Un bureau de poste, six restaurants, une salle de prière, 45 points d’eau, un kiosque à journaux, un local pour les objets trouvés, une infirmerie et même un magasin de fournitures de bureau… Tout a été pensé pour que les délégations des pays participants puissent vivre en vase clos alors que le reste de la France est en état d’urgence.
Sur la gauche, deux grands hangars sont dédiés aux bureaux des délégations des différents pays, qui ont chacun pu le personnaliser avec plus ou moins d’effort. L’Inde a vu grand avec un stand très high tech qui comporte un grand mur d’eau, l’Allemagne a placé un bar au centre du sien, des fleurs multicolores décorent celui de l’Indonésie… Dans des salles moins exposées adjacentes à chaque stand, les négociateurs de chaque pays peuvent se réunir pour discuter – ou souffler.
Après les discours des chefs de gouvernement, certains sont venus voir leurs équipes dans le stand dédié à leur pays, comme le président du Pérou Ollanta Humala, en l’honneur duquel la danse traditionnelle « de l’anaconda » ainsi qu’une dégustation de pisco, la boisson nationale alcoolisée, ont été organisées.

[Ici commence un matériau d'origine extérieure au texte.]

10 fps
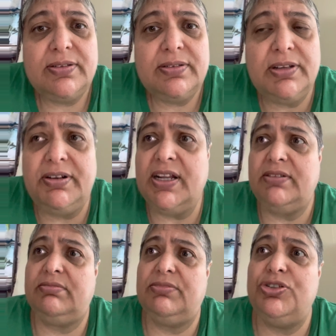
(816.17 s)
They're
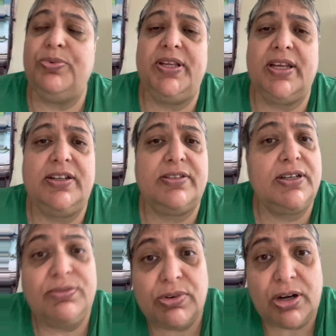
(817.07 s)
not doing
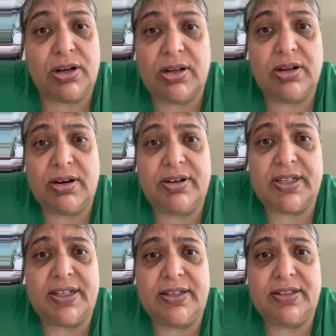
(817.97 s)
anything wrong, are
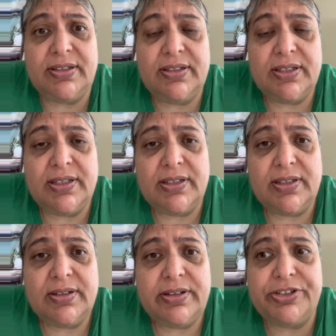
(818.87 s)
they?
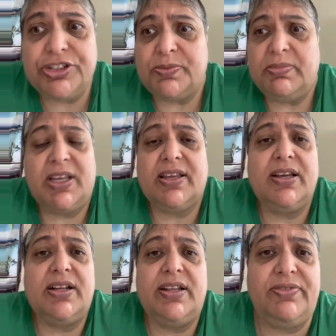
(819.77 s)
They're just making
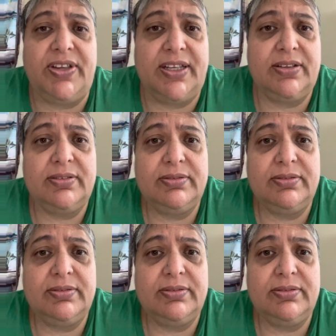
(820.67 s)
a living.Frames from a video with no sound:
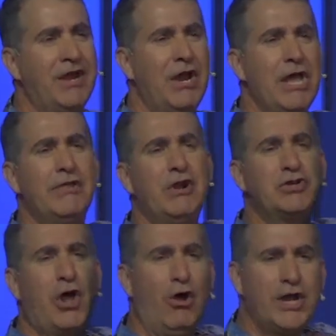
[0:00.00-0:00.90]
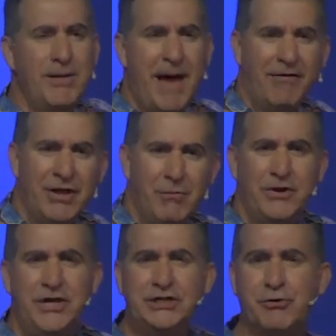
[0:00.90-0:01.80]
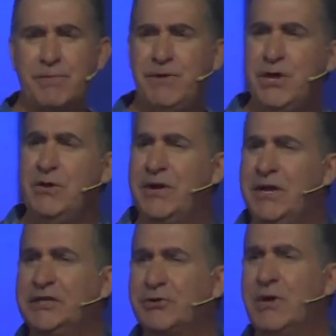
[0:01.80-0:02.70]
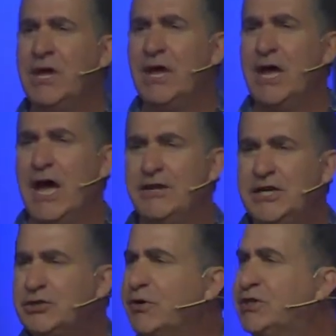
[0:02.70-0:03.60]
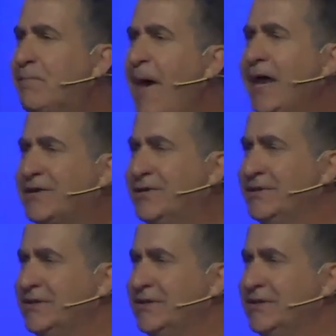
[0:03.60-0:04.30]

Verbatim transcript: They're, they're talking about them with disrepute and dis, uh, disrespect.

Les bureaux des délégations sont également des lieux d’expositions pour les entreprises des pays. La délégation du Conseil de coopération du Golfe, qui comprend des pays pétroliers comme l’Arabie Saoudite ou le Koweït, a dépêché sur place ses entreprises « durables » pour tenter de mettre en exergue ses efforts pour le climat. « Nous voulons montrer que nous contribuons aussi, grâce à nos technologies, à réduire les émissions de CO2 », nous a dit Aline Stanworth, directrice de la communication pour Sabic, une entreprise publique saoudienne venue faire la promotion de son programme d’emballages de bouteilles de lait écologiques.

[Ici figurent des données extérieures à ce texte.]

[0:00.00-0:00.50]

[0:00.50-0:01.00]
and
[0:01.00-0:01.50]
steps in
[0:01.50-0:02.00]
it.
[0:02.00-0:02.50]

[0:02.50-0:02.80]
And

De l’autre côté de l’avenue, un autre grand hangar accueille la société civile, qu’on appelle ici « les observateurs » : on y trouve les stands de grandes associations comme Climate Alliance ou l’Union internationale pour la conservation de la nature (UICN), mais aussi, par exemple, le mouvement spirituel indien Brahama Kumaris, venu plaider pour « l’agriculture yogique », qui combine agriculture biologique et méditation.

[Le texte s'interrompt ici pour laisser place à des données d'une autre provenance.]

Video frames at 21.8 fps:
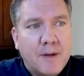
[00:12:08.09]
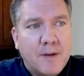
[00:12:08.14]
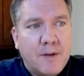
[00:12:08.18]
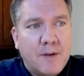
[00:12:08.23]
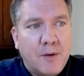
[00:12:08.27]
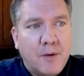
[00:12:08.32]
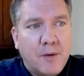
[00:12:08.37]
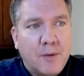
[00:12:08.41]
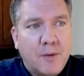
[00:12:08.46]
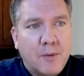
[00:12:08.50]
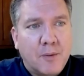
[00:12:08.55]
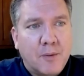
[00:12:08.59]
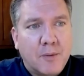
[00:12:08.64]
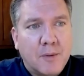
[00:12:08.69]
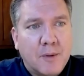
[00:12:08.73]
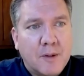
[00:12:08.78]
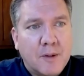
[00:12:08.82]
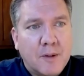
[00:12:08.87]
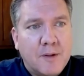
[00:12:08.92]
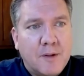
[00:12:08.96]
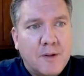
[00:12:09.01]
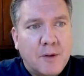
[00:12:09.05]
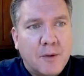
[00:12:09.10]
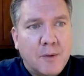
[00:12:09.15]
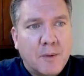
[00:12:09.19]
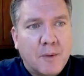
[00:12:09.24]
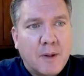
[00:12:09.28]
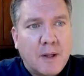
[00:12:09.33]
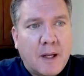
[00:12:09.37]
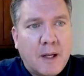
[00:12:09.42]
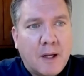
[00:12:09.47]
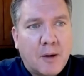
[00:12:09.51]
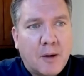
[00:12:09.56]
to to
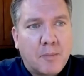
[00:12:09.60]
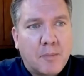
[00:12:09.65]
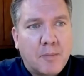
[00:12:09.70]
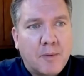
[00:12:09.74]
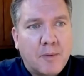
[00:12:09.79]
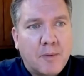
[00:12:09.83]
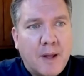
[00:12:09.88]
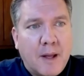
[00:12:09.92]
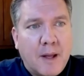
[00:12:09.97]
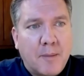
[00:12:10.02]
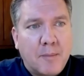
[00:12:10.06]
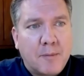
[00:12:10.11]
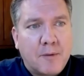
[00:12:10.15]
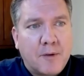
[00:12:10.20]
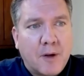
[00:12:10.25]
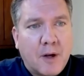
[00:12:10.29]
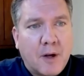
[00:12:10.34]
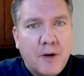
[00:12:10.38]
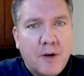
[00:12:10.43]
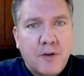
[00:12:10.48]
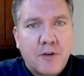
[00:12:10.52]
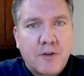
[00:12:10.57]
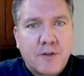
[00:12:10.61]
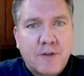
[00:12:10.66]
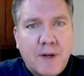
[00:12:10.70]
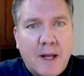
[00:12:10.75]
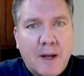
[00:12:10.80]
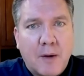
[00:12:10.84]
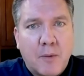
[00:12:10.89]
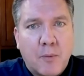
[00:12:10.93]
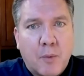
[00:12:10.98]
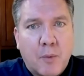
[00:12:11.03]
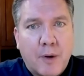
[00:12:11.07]
help them to
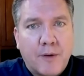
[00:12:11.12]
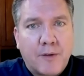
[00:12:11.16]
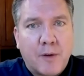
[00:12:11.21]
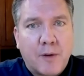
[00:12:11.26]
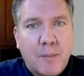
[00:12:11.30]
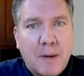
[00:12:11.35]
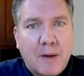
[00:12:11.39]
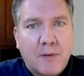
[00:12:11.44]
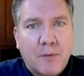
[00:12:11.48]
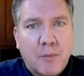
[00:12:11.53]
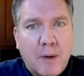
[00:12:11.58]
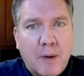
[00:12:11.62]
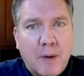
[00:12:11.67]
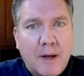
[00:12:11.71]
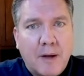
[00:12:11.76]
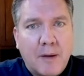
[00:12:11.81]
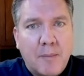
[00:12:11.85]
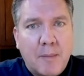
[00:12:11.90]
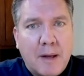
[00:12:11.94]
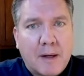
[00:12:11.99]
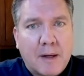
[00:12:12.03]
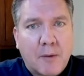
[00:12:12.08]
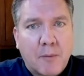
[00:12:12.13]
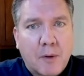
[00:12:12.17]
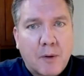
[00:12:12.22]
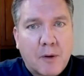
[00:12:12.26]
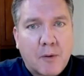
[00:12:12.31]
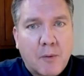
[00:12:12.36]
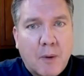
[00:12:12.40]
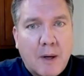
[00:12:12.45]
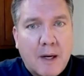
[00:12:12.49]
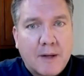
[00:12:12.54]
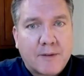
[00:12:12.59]
understand what is the best way to make a
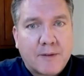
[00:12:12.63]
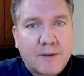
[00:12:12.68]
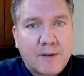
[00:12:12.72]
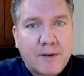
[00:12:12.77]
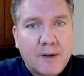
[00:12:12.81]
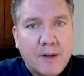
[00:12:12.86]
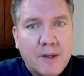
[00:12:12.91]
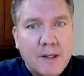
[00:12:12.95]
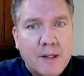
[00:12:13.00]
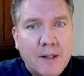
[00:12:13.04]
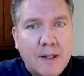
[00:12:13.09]
request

Que ce soit dans les halls dédiés aux délégations ou aux associations, des salles de conférences sont mises à disposition pour des débats et des conférences : plusieurs centaines se tiendront un peu partout durant deux semaines, et traiteront de tous les sujets possibles et imaginables en relation avec l’environnement.
Enfin, plus loin, se trouvent les salons V.I.P. et les salles de réunion, auxquelles les journalistes n’ont pas accès – c’est ici, loin du brouhaha de la foule, que les véritables négociations ont lieu avec pour deadline le 11 décembre.